2 avril 2020
In the run up to the budget on 11 March, many buyers (particularly those from overseas) were keen to exchange contracts on their purchases in case any changes were made to taxation, (particularly SDLT) that may have impacted on them. It feels very odd to reflect that this was a little over 3 weeks ago. The impact of coronavirus is now affecting those buying and selling property in the UK, at whatever stage in the process they may be, in a number of significant ways, and bringing new challenges for their lawyers.
Guidance has been issued by the Government and also by the Law Society regarding existing conveyancing transactions, as well as for those who are at the very early stages of the sales process. The overarching Government message for those conducting these transactions is that they should be "prioritising the health of individuals and the public." So what does this mean for buyers and sellers in practice?

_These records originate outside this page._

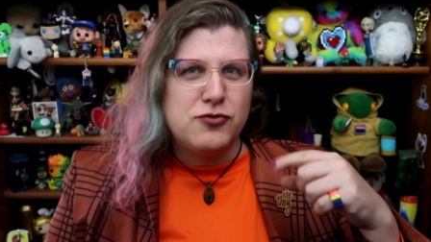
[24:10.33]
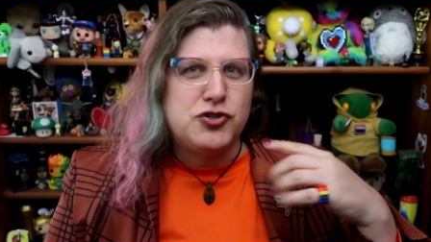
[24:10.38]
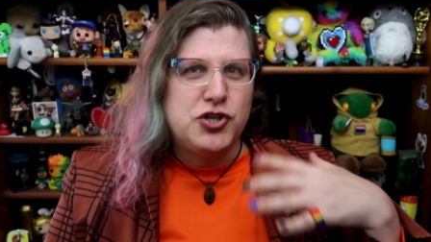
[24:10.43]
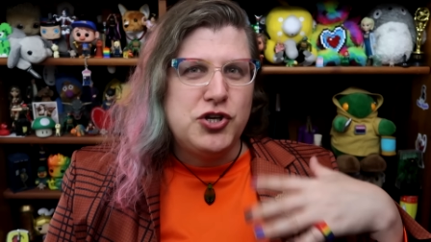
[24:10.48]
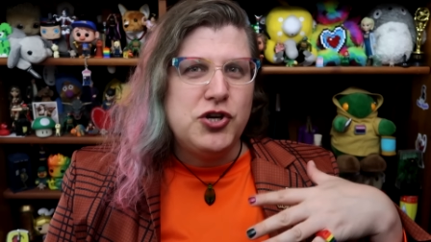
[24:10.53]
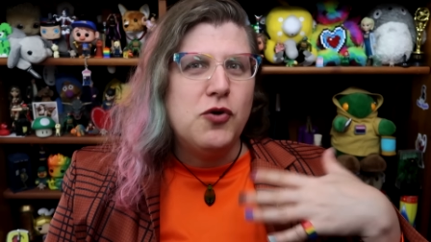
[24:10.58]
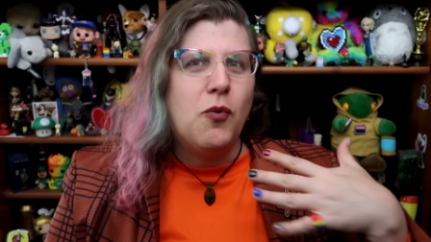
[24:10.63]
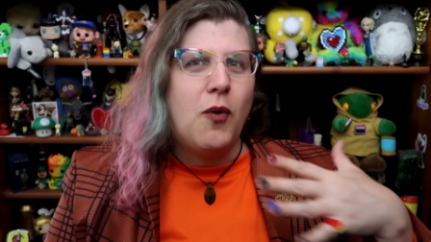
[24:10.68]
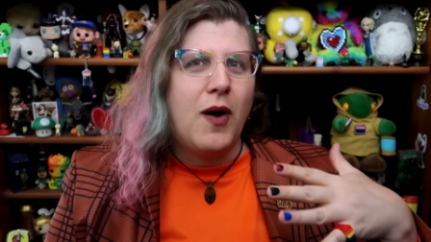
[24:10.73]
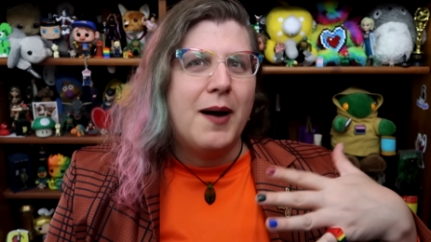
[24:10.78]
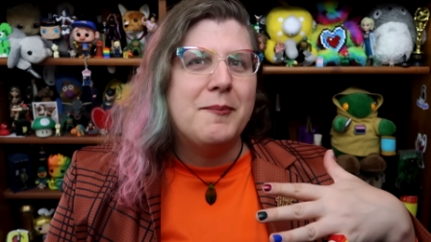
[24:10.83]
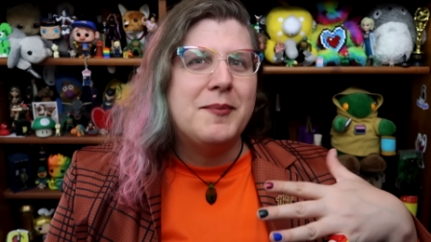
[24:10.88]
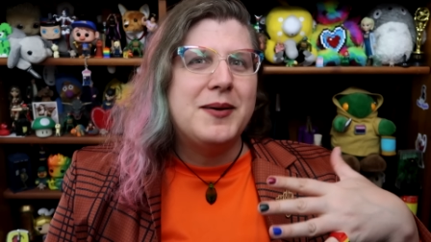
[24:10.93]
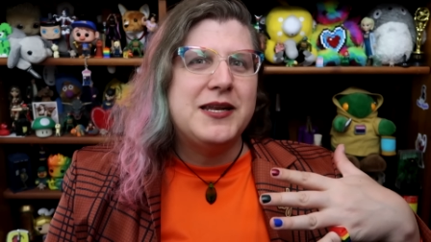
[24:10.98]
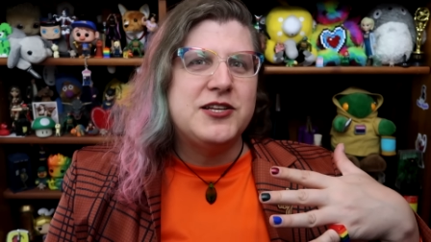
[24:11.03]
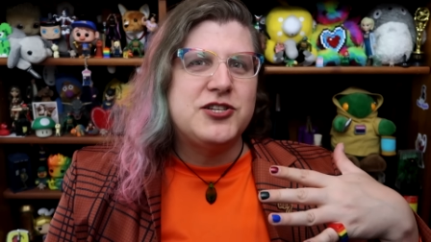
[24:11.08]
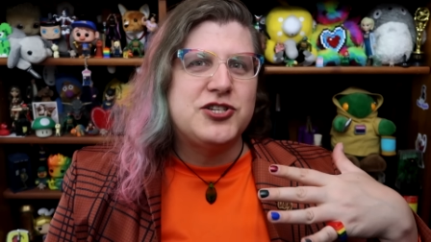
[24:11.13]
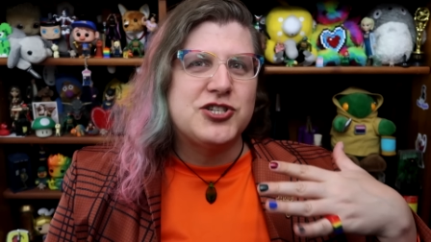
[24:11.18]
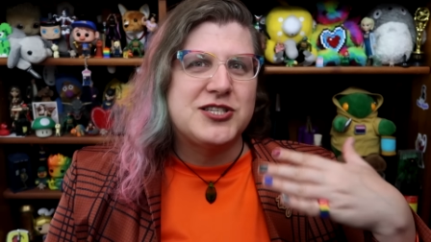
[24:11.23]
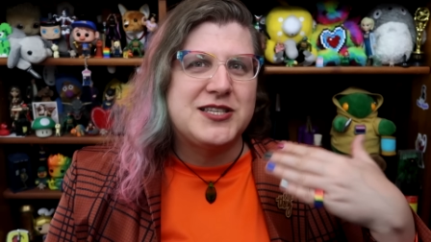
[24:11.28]
Do you want me
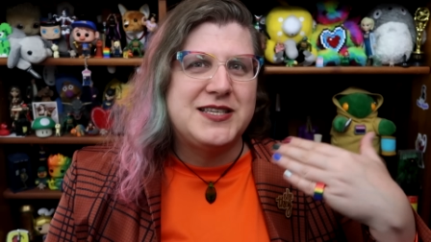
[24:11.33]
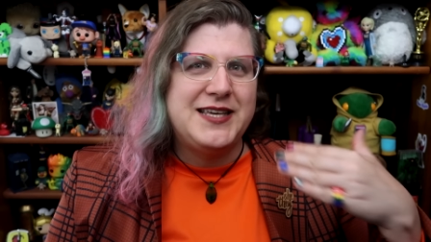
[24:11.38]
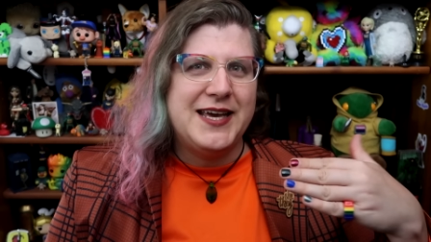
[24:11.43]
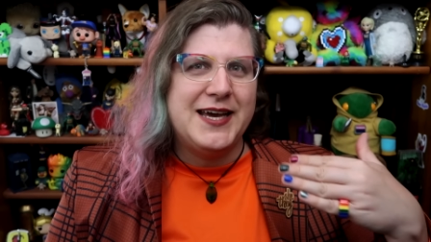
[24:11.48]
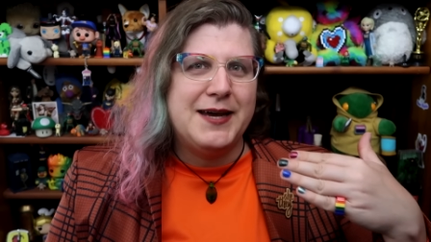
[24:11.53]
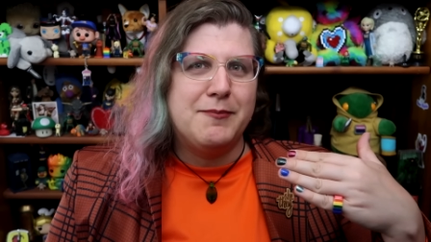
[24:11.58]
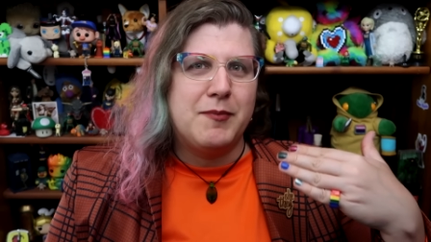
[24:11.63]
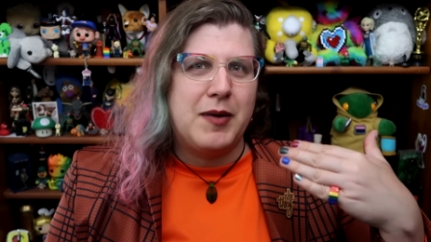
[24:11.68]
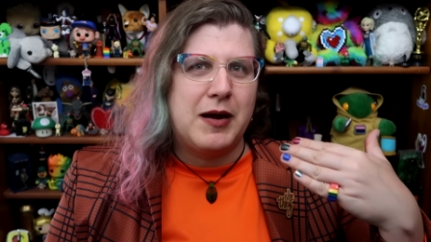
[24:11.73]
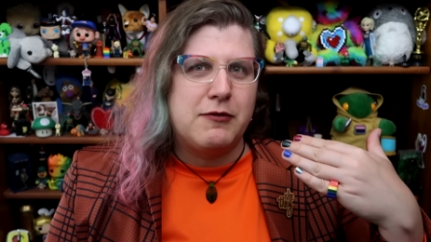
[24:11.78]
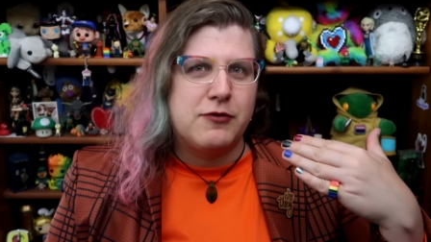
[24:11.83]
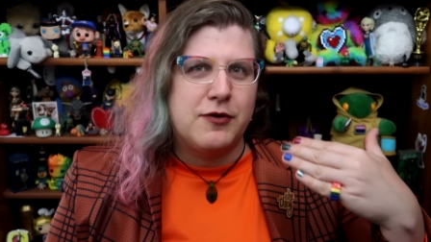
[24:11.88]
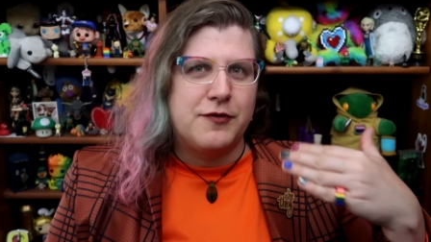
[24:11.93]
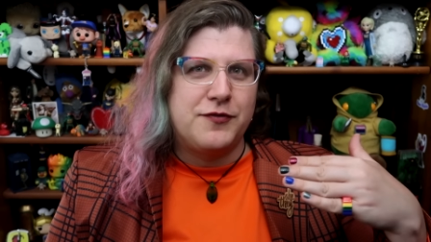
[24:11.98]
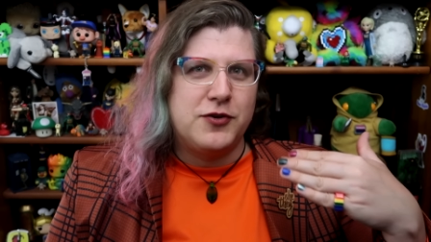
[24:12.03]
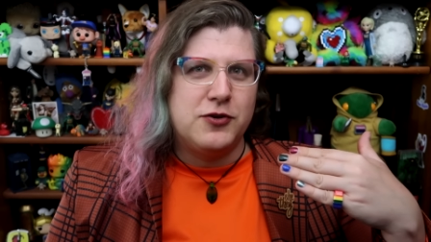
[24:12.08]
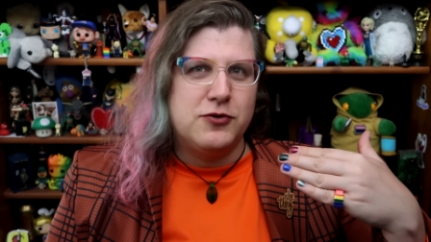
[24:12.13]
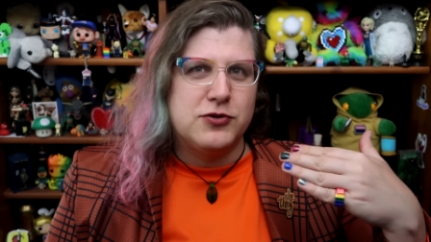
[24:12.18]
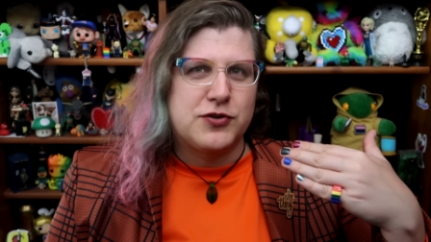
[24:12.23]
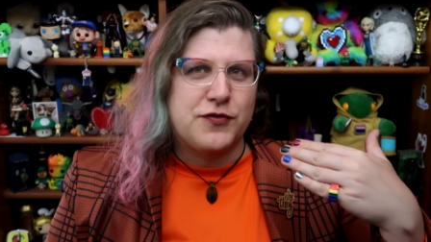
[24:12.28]
to just get my
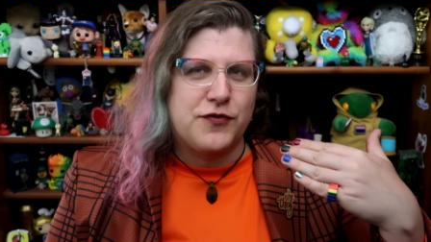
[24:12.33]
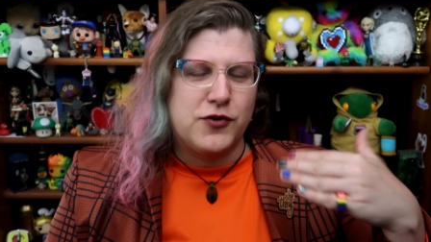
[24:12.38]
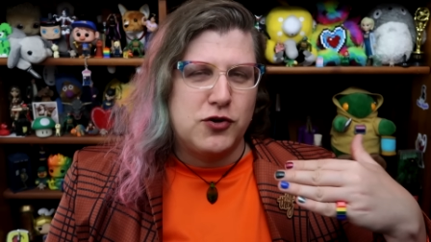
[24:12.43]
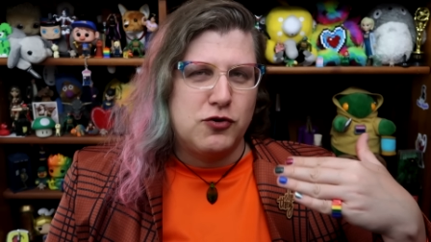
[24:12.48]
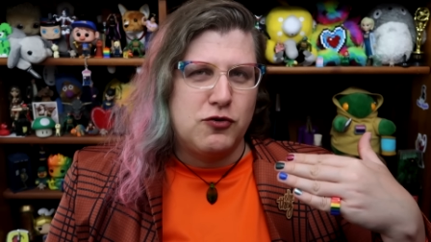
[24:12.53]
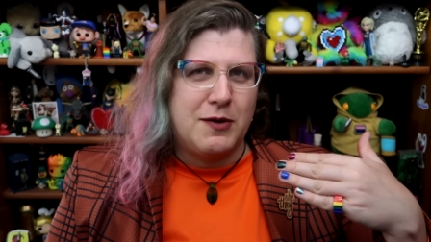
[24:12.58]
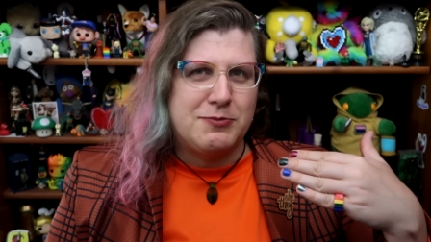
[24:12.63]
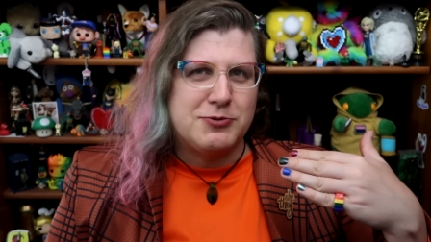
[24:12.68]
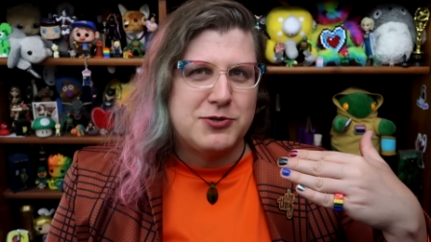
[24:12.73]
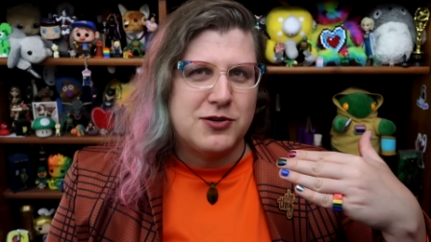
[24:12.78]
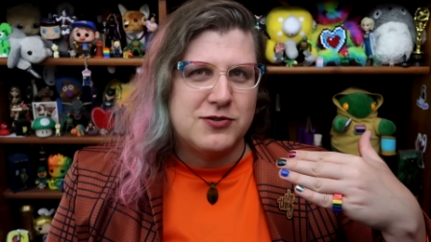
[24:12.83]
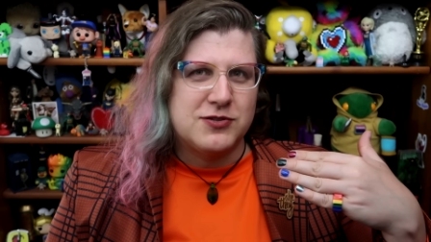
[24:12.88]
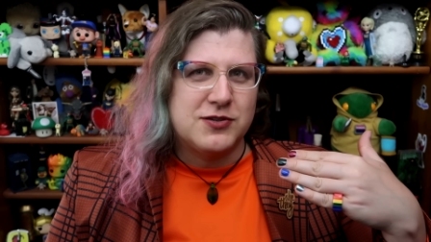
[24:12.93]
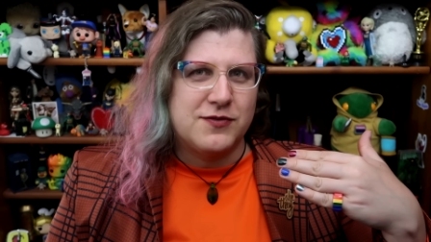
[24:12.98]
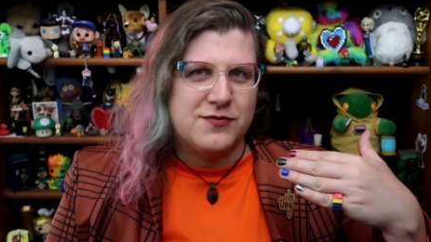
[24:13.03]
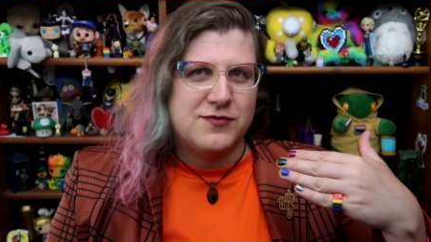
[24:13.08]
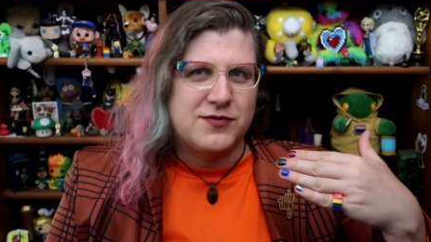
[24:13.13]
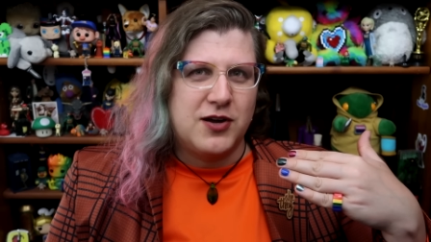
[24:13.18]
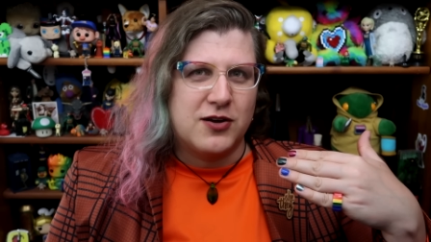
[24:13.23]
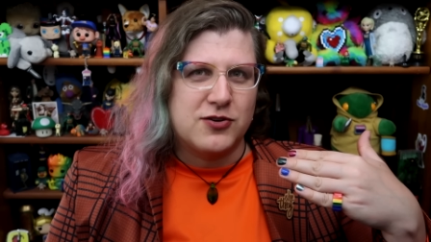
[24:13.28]
reviews for new episodes
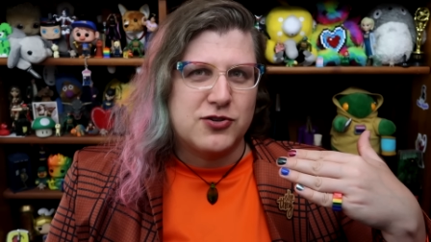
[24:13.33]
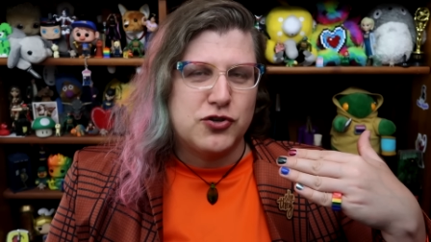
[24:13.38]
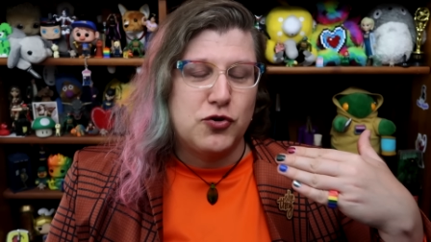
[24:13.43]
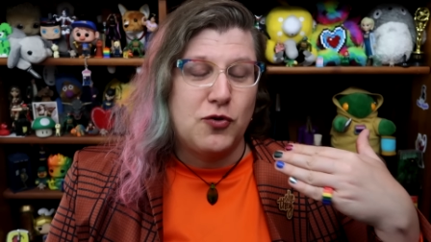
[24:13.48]
of Doctor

Below, we have broken down the issues as they affect buyers and sellers at different stages of a conveyancing transaction, and have put forward some possible solutions to consider. The first of these groups comprises buyers and sellers who are at the initial marketing or "viewing" stage. The second is those at the early stages of the conveyancing process, with agreed terms for the transaction and lawyers instructed but where contracts have not yet been exchanged. The third group is those who have already exchanged contracts with a fixed completion date within the next few weeks and months.
The Government advice which was issued on 26 March is that estate agents should not continue to permit viewings of properties that are on the market. For those looking to sell, it has said "there should be no visitors to your home" for viewings and valuations although, in this digital age, virtual viewings may be available online and these are already widely used. Mortgage valuations will in most cases be able to be prepared on a desktop/remote basis, although not in all cases. However, as physical viewings are not permitted under the current restrictions, this means a virtual freeze on the first step of the buying and selling process in all but a handful of cases.
Sellers can perhaps use this time to liaise with their lawyers get all their paperwork in order so as to facilitate a sale to proceed more swiftly once the restrictions are lifted. Buyers can still talk to estate agents who are operating remotely, and also do their homework in terms of drawing up a wish list of available properties. Sellers may not allow estate agents access to their properties for the purposes of giving valuation advice, or for preparing floor plans or property particulars. It is worth noting that there are no restrictions on sellers accepting an offer (which may come from someone who viewed the property some time ago).
Those buyers and sellers involved in a chain of transactions will want to establish the position of the others in the chain. The current circumstances may cause some buyers and sellers to pause for thought in view of the uncertainties around the market and their own financial positions, which may have changed in recent weeks. However, the Government advice has been clear that there is no need to withdraw from transactions but contracts should not be exchanged at this stage, unless the purchase in question is of an unoccupied property. This may provide opportunities for investors.
The parties can expect some delay to the transaction, particularly if it is in the early stages. Some issues experienced to date include:
In these circumstances, the Government guidance directs that lawyers should advise their clients not to exchange contracts unless they have made "explicit provisions for the risks presented by the virus."
This is not expanded upon, but is being interpreted as requiring a "coronavirus clause" to be inserted into the contract which sets the contractual completion date by reference to a fixed period following the lifting of the current restrictions on movement. Clients should also be asked to consider the merits of arranging a deep clean of the property prior to their move.
The advice is to try and defer the completion date, which will require a formal variation of the contract. The Law Society recommends a two stage process where the move is delayed until the end of the current "stay at home" period and the requirements about physical distancing have been relaxed, but with an ability to extend that timeframe if the Government restrictions are extended. This may be difficult to achieve in practice where there is a chain of transactions, which will require all the relevant parties involved to sign up to the same varied terms.
Additionally, there may be issues with mortgage lenders where the mortgage offer expires relatively shortly after the proposed completion date, which will mean going back to the lender to get the period of the mortgage extended. The Government is working with lenders to get the period of all mortgage offers extended by 3 months.
Where parties are unwilling to agree an extension to the completion date, questions have been raised as to whether there might be a potential argument that the coronavirus outbreak has somehow frustrated the contract or that the concept of force majeure has come into play. It is very unlikely that either of these concepts can be relied upon in a property transaction, notwithstanding the current unprecedented circumstances.
Sellers and buyers will therefore be bound by their existing contract (in the absence of an agreed variation) which may make organising removals and providing vacant possession in accordance with the contract challenging for the seller at this stage. There is, however, no outright ban on moves as such. These can go ahead if it is critical to do so and provided the removal companies observe social distancing. However, the strong recommendation is to try and defer any move.
There is a sense that the conveyancing world will settle down in the coming weeks and adapt to the requirements for flexibility around completion dates and that lenders will adjust their procedures to accommodate this new reality.
We are likely to see for some time to come less rigid arrangements for timing of the completion of sales and purchases, and these can be documented with relative ease. It will, however, mean that buyers and sellers will not have the certainty of a particular fixed completion date when they exchange contracts; this may only come much further down the line.